▶ ACTIVITY:
Going through the data below, copy out each line where the word "video" shows up.

....................

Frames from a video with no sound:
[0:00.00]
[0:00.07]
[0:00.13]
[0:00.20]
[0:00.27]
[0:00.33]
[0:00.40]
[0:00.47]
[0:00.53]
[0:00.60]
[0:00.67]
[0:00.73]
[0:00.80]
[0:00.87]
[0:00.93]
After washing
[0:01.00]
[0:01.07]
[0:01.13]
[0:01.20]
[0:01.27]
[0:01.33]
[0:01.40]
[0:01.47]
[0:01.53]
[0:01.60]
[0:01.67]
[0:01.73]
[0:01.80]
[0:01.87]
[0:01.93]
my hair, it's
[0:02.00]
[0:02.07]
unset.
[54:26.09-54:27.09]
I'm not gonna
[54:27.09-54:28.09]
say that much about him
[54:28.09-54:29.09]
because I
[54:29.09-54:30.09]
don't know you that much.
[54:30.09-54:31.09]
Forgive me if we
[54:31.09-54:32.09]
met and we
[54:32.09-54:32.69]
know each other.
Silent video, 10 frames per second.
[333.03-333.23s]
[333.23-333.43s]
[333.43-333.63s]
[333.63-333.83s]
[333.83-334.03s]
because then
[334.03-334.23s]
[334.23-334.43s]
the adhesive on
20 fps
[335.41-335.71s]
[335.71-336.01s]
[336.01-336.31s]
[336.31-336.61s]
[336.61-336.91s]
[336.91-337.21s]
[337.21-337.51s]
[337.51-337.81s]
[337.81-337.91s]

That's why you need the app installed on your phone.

....................

▶ RESULT FOR THIS TASK:
Frames from a video with no sound:
Silent video, 10 frames per second.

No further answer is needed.